A mineração concentra-se em polos industriais e garimpos. Minas Gerais lidera com a mina de Paracatu, a maior da América do Sul. Na Bahia, destacam-se Jacobina e Santa Luz. O Pará abriga operações da Vale, como Sossego e Salobo. Goiás e Mato Grosso também têm produção relevante. Já a Amazônia concentra garimpos ilegais, sobretudo nas regiões do Tapajós e Juruena-Teles Pires.

Em 2025, o Brasil exportou cerca de 110 toneladas de ouro, movimentando US$ 4,9 bilhões. Os principais destinos foram Canadá, Suíça, Reino Unido, Índia e Estados Unidos. Minas Gerais, São Paulo, Pará, Bahia e Goiás lideraram as exportações.

O setor, no entanto, enfrenta graves problemas relacionados ao crime organizado. Facções utilizam notas fiscais falsas e exportações para dar aparência de legalidade ao ouro extraído ilegalmente. Até recentemente, a legislação permitia a presunção de boa-fé na compra do metal, o que facilitava a lavagem de dinheiro. O ouro é usado em conjunto com imóveis, combustíveis e criptomoedas para mascarar recursos ilícitos.

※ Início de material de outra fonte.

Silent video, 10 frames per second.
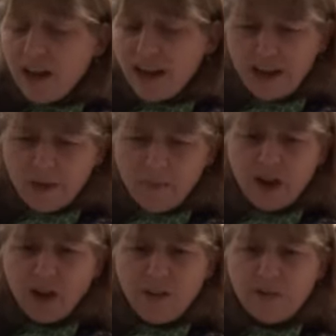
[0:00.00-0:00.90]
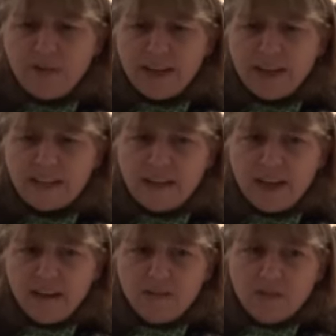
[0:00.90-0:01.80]
and among other things
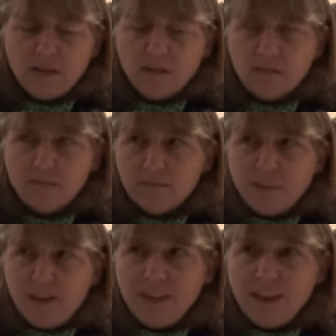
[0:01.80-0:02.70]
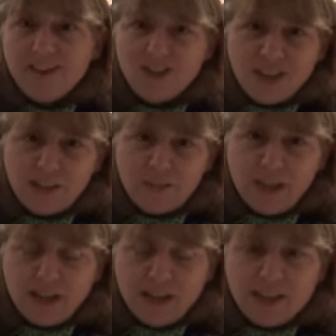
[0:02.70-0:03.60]
that, you know, if it had just
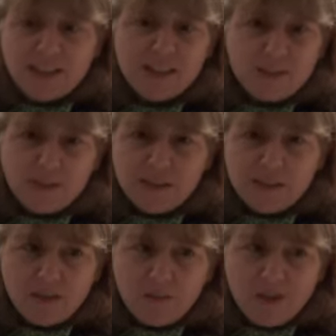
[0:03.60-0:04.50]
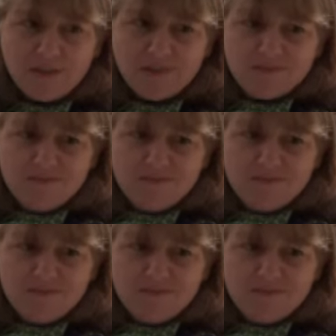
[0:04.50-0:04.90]
been insults about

Em resposta, o governo implementou um sistema nacional de rastreabilidade, com marcação física e digital do ouro pela Casa da Moeda, além da obrigatoriedade de nota fiscal eletrônica e guias específicas de transporte. A presunção de boa-fé foi eliminada, aumentando a responsabilidade das instituições financeiras.

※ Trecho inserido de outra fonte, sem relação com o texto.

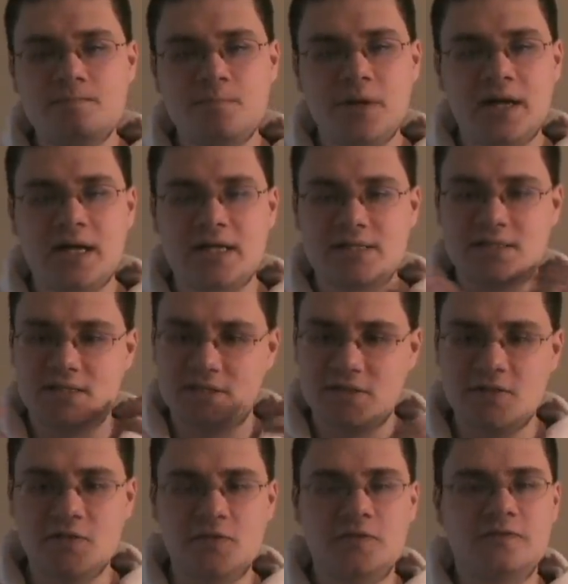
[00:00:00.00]
but I
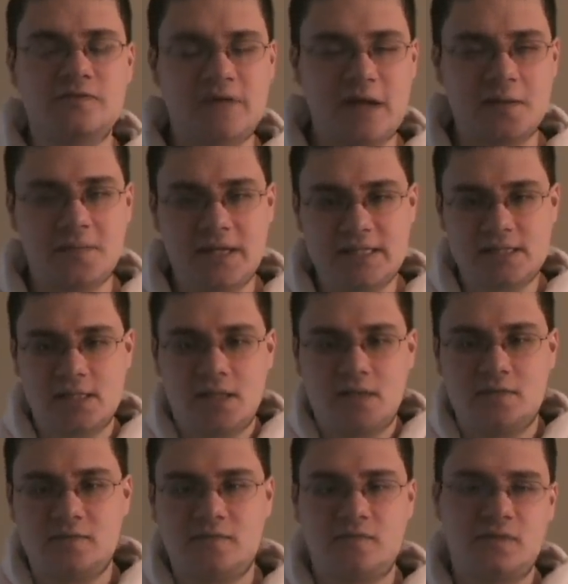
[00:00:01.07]
soon found
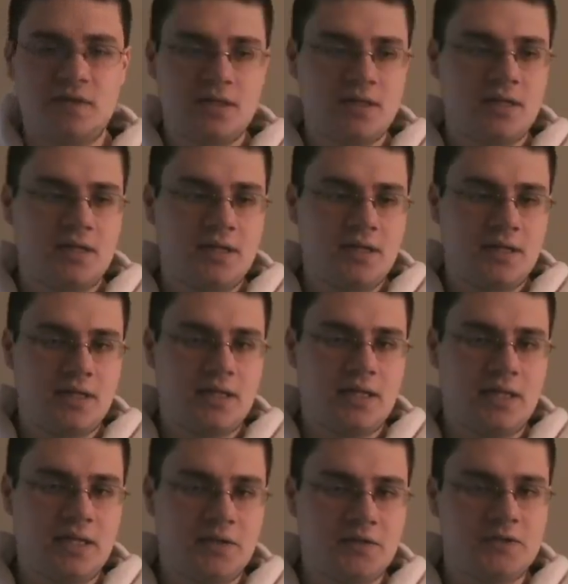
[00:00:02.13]
myself
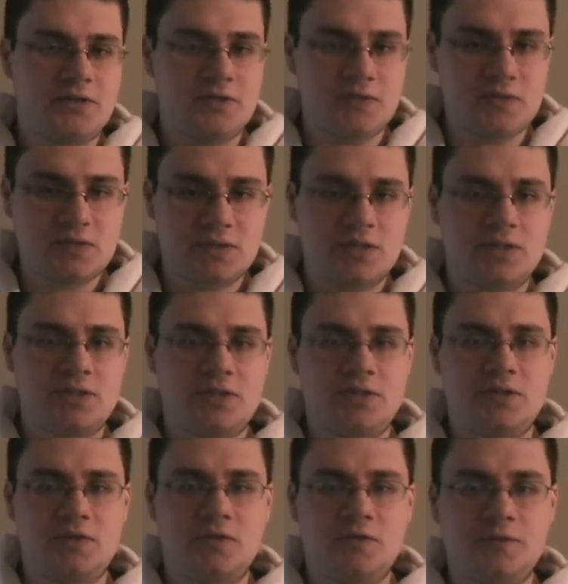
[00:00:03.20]
introduced
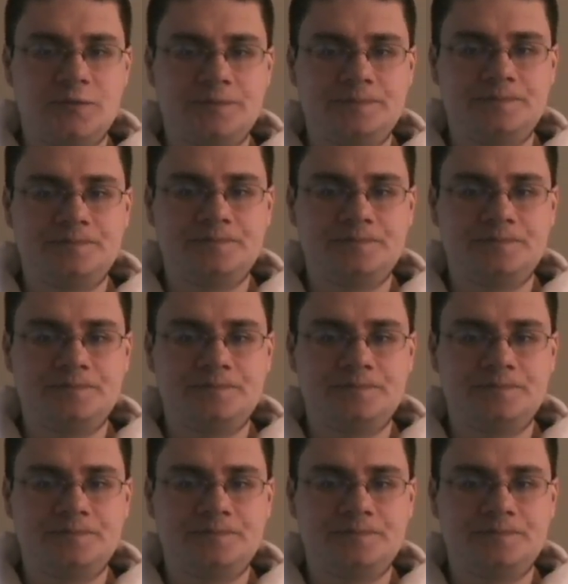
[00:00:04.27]
to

Apesar dos avanços, o garimpo ilegal em terras indígenas continua a provocar desmatamento, poluição por mercúrio e violência contra comunidades locais. A facilidade de fundir e misturar o ouro dificulta o rastreamento da origem, tornando o combate à lavagem de dinheiro um desafio constante. A pressão internacional cresce, com países importadores cobrados por adquirir ouro brasileiro com indícios de ilegalidade.